Some possible steps to consider:
- Repatriate as much capital as you can from any overseas operations. Don't leave them illiquid and unable to operate, but don't leave excess cash exposed to seizure, currency depreciation, or inability to convert/transfer. Certainly, there are tax considerations to weigh, but they may be secondary at this point.
- Consider the disposition of any significant inventory. Could you move it to other nearby markets? What would duty and logistics considerations entail? Is any inventory now in violation of evolving export regulations?

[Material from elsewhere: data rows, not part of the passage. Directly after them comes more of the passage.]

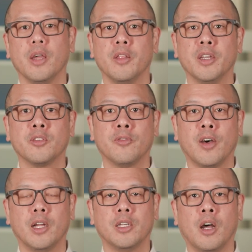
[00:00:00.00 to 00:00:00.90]
This
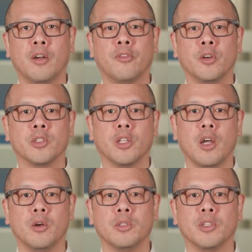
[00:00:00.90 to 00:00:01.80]
fund offers
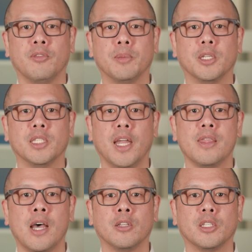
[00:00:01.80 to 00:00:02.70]
loans of up to
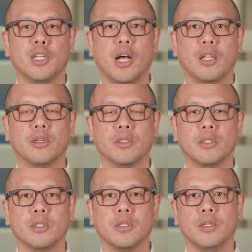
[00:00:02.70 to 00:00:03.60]
$10,000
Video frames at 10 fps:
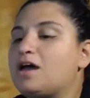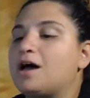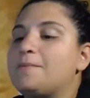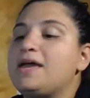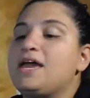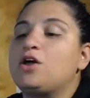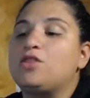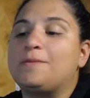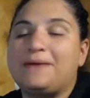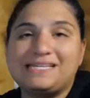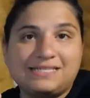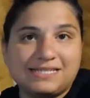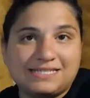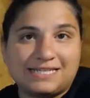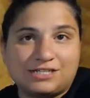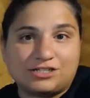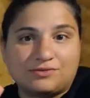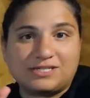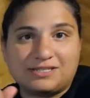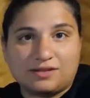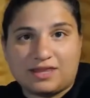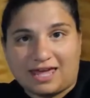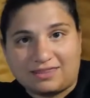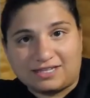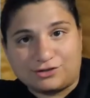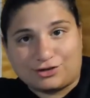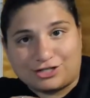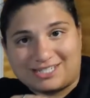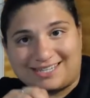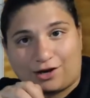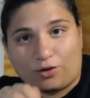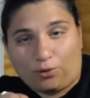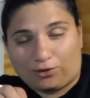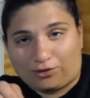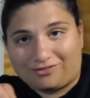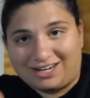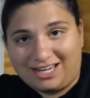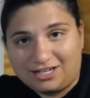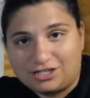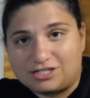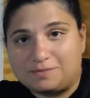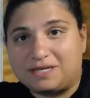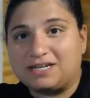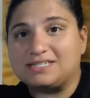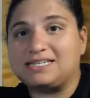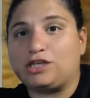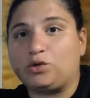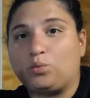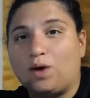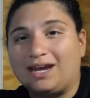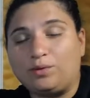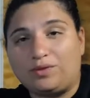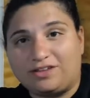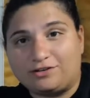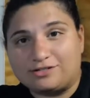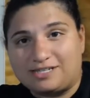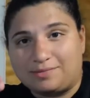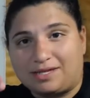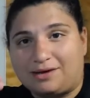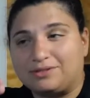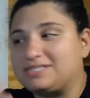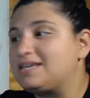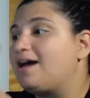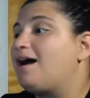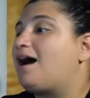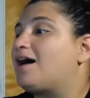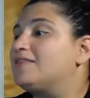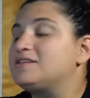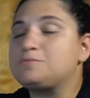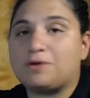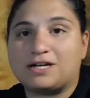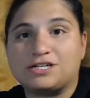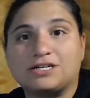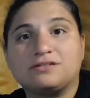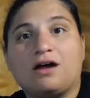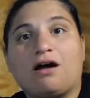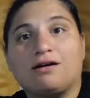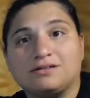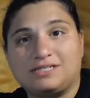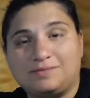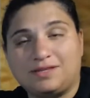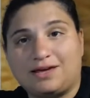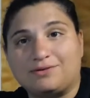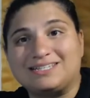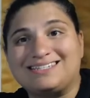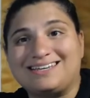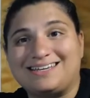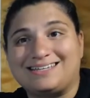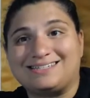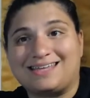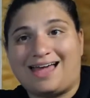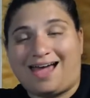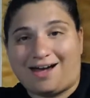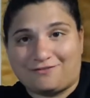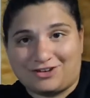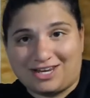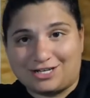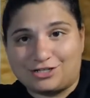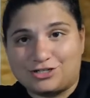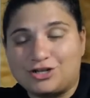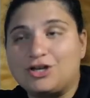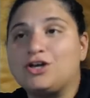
Um, the basting stitch, the reason that the instructions say a quarter of an inch is because you want it within your seam allowance. On this project, our seam allowance is a half an inch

- Ensure that ALL receivables (even domestic, given broad business volatility) are adequately insured. That insurance must protect against various causes of non-payment (including things beyond bankruptcy of the buyer) to protect you. Ensure that the definition of default is appropriate for your business circumstances.
- Revisit corruption, compliance, and FCPA policies with your entire team. In difficult and challenging circumstances there may be a temptation to cut corners to get out of a jam. Give your team clear guidance, and management blessing, to make the right choices even when they're hard.
- Carefully review corporate travel policies and your Duty of Care obligations.
- Seek outside expertise on compliance issues to ensure that pending deals don't create exposure in a rapidly changing, complex compliance environment. Check every buyer against the various Denied Party lists for every transaction to catch any changes.
- Adjust terms of sale to reduce risk of rapid changes that could occur during manufacturing and/or transit.
- Perhaps you should suspend business in some markets - according to social pressure if that's your inclination, or more importantly according to your own judgment of risks and business ethics. You can always harvest leads, nurture relationships (remembering that export controls cover technical information as well) and build momentum for sales at some point in the future.
Your advisors - legal (including local legal), accounting, freight forwarding and customs brokerage, insurance and health/safety - should be consulted regularly about meta conditions and specific market/transaction details.
Don't Screech to a Halt, But Pump the Brakes
American-made products, particularly capital equipment and durable goods, will always find eager buyers around the world. Export sales can be more profitable in some cases, and may help to reduce market-specific cyclicality.
So don't withdraw with the intention of eliminating risk exposure by ceasing all global sales.
However, the world as we approach the end of Q1 '22 is different than it was five years ago. Your business growth plan needs to recognize that.
There are some simple, prudent steps you can take today to dramatically reduce the risk of loss from sudden changes, while still keeping your global sales effort active.